208 No entanto, a recorrente alega que, contrariamente ao que o conselheiro‑auditor afirmou, um documento relativo à forma como a Caterpillar aplica o sistema CES à filial americana de um distribuidor europeu era efectivamente relevante para o desenrolar do processo, na medida em que permitia analisar os efeitos do sistema CES sobre a concorrência na Comunidade. Por outro lado, a recorrente indica que, apesar de a carta artigo 6.° expor determinados dados sobre os preços praticados pela Caterpillar aos seus distribuidores, não existe nenhuma consideração sobre este aspecto na decisão recorrida. Essas informações eram, contudo, relevantes para determinar o conteúdo da política de preços da Caterpillar face aos seus distribuidores. Assim, é útil verificar se existe uma relação entre as reduções orientadas propostas em 1993 pela Bergerat a certos clientes da Haladjian e os preços praticados, nesse período, pela Caterpillar a esse distribuidor, ou mais genericamente, se os preços praticados pela Caterpillar aos seus distribuidores se afastam substancialmente do preço dos distribuidores americanos e, no caso afirmativo, por que razões.
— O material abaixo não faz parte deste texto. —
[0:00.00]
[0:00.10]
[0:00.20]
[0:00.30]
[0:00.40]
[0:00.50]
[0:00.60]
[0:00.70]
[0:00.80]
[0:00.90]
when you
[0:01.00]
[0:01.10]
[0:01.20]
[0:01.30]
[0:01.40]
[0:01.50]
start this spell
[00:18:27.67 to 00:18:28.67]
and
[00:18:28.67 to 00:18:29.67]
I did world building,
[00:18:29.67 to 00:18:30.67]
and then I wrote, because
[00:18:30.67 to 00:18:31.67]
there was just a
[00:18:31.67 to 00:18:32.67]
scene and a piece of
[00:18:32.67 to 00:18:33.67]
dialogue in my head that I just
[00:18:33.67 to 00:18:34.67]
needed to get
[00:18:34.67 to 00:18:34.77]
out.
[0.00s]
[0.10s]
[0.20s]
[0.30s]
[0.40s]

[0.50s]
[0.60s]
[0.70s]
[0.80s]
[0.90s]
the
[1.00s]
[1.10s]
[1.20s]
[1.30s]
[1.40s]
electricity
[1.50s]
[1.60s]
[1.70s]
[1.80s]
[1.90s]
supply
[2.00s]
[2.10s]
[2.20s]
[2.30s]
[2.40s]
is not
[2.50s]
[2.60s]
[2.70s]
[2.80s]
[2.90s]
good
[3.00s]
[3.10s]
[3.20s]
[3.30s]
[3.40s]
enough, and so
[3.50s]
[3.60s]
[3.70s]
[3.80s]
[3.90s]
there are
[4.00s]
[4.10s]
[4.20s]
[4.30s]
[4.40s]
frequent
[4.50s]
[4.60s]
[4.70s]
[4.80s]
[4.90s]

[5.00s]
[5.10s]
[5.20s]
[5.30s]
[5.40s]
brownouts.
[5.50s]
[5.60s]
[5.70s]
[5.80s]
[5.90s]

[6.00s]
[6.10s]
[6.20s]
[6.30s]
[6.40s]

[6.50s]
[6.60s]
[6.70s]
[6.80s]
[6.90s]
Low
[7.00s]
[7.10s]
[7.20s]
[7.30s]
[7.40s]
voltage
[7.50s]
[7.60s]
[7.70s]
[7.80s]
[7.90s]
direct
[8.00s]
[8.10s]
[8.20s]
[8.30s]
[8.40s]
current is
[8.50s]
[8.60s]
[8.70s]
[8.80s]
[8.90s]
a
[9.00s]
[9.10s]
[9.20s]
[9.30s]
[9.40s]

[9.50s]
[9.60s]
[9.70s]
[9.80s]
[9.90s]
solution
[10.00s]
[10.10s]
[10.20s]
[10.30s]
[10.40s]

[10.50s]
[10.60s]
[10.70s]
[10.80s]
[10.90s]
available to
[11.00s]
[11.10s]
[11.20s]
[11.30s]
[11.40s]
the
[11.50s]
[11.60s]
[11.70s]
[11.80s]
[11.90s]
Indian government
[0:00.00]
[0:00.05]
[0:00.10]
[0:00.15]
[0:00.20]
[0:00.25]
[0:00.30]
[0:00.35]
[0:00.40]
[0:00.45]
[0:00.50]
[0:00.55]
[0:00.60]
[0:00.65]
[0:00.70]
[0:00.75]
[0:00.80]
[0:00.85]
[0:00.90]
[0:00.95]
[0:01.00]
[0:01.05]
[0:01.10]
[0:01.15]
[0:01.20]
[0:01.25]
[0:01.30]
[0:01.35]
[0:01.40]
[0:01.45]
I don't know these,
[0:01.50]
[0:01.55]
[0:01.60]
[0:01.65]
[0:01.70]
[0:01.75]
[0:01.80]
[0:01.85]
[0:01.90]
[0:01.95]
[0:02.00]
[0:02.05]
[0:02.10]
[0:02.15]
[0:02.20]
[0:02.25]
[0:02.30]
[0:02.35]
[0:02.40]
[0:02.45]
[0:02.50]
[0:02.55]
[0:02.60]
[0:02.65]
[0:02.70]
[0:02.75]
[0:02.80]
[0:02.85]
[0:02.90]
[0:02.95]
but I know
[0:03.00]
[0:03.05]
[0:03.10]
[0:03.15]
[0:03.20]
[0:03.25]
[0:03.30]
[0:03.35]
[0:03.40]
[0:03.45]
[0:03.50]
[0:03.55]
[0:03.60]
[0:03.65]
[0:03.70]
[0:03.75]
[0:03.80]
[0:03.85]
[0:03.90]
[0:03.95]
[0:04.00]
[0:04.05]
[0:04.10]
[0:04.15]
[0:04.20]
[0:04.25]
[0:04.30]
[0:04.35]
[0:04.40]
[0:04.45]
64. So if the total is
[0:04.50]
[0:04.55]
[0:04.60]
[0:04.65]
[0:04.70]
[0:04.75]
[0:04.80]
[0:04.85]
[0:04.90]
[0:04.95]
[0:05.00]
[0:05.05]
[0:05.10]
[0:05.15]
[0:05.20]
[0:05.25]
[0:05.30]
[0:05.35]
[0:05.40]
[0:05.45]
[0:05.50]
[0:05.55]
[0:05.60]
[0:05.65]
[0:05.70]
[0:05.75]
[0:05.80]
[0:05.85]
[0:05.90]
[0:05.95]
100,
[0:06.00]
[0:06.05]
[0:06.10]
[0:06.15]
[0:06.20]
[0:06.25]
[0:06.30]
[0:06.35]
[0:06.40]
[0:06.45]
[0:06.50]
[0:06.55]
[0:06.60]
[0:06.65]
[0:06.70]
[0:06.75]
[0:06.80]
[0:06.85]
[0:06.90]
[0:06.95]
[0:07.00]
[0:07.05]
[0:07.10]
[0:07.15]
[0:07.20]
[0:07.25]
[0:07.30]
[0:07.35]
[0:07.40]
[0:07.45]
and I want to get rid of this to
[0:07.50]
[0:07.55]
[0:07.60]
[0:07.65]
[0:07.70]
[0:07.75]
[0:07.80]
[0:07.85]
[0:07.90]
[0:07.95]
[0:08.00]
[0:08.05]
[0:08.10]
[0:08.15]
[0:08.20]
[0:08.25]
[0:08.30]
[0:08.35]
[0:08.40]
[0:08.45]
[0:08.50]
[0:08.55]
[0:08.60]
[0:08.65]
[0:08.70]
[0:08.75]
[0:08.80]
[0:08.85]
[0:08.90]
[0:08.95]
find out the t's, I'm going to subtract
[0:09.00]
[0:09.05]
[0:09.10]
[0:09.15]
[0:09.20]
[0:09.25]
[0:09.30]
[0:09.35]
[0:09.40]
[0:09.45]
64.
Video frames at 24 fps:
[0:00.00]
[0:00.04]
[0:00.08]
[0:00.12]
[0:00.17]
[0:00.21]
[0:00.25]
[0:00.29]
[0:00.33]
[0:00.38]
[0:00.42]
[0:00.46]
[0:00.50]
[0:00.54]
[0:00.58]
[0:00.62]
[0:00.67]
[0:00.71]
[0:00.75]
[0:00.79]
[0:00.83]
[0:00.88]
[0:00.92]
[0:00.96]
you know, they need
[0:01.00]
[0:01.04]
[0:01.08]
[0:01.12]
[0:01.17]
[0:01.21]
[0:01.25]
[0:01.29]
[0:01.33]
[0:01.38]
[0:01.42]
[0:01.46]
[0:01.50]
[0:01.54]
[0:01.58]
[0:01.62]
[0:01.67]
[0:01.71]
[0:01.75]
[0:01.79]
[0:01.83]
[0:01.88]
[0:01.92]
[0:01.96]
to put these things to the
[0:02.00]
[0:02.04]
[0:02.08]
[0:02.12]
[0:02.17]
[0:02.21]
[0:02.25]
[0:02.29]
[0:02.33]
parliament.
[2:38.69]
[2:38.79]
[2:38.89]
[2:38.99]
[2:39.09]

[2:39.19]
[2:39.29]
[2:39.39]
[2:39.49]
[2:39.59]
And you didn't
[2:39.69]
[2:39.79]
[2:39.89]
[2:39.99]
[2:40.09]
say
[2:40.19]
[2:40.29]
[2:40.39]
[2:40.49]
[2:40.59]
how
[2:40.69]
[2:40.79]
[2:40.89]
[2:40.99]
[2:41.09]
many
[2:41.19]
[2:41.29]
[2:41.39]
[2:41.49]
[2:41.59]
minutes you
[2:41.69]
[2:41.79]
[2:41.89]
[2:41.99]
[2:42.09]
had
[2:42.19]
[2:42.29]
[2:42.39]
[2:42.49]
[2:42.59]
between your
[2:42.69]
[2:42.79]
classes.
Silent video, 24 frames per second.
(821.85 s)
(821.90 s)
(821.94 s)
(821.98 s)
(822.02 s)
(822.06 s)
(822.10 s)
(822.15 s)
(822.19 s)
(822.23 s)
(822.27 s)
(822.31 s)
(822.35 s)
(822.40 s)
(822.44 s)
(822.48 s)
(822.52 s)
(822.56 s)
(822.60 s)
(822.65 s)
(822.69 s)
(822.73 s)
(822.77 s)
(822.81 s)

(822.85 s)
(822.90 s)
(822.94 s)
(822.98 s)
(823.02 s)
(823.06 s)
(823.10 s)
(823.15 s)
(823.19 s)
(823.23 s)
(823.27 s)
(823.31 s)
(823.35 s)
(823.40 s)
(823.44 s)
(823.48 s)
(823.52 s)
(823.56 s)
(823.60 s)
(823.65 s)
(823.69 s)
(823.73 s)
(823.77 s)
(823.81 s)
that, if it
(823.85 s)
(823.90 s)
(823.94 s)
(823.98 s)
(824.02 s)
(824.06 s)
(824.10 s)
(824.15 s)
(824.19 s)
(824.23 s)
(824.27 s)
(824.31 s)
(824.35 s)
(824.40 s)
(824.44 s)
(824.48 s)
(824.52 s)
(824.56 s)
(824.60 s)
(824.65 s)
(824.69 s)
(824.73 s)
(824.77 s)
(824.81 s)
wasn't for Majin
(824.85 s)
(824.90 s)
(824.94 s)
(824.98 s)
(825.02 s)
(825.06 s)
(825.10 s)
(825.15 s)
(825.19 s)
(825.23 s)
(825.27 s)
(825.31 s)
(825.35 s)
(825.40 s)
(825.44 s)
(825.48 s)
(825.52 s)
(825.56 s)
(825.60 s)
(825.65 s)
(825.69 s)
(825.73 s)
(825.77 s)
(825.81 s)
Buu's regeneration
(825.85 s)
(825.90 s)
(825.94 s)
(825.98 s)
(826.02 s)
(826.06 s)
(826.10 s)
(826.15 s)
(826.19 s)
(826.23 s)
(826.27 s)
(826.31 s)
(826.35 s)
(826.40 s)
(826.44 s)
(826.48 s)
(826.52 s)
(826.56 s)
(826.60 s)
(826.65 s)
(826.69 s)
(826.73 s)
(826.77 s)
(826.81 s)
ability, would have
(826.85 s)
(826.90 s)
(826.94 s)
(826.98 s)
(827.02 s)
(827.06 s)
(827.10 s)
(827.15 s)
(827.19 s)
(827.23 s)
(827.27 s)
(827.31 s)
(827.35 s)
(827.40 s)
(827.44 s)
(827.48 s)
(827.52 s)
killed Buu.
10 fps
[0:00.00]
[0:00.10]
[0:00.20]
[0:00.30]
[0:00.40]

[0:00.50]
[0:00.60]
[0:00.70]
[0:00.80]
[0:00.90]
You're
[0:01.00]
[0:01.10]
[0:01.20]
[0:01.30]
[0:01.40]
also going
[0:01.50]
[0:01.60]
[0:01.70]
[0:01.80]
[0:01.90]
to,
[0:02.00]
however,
209 Por outro lado, a recorrente observa que a decisão recorrida não tem em consideração o facto de um empregado da Maia ter reconhecido, no âmbito do procedimento administrativo, que a Caterpillar lhe suprimiria os descontos caso vendesse à Haladjian.
210 Por todos estes motivos, a recorrente pede ao Tribunal que tome todas as medidas úteis no sentido de verificar que o processo da Comissão não inclui elementos que esta não tenha tomado em conta ou que tenha analisado incorrectamente, com o objectivo de verificar se a decisão se baseia realmente em factos exactos e se não contém erros manifestos de apreciação a acrescentar aos que a recorrente pôde revelar. Ao fazer este pedido, a recorrente está consciente que, enquanto autora da denúncia, não dispõe de um direito de acesso ao processo tão lato quanto o das empresas postas em causa. Também não pretende desvendar segredos de negócios. Por isso, sugere ao Tribunal que ordene que lhe seja comunicado directamente o processo ou, pelo menos, todos os documentos que julgue úteis, tendo em conta a necessidade de afastar todas as incertezas quanto à solução do litígio.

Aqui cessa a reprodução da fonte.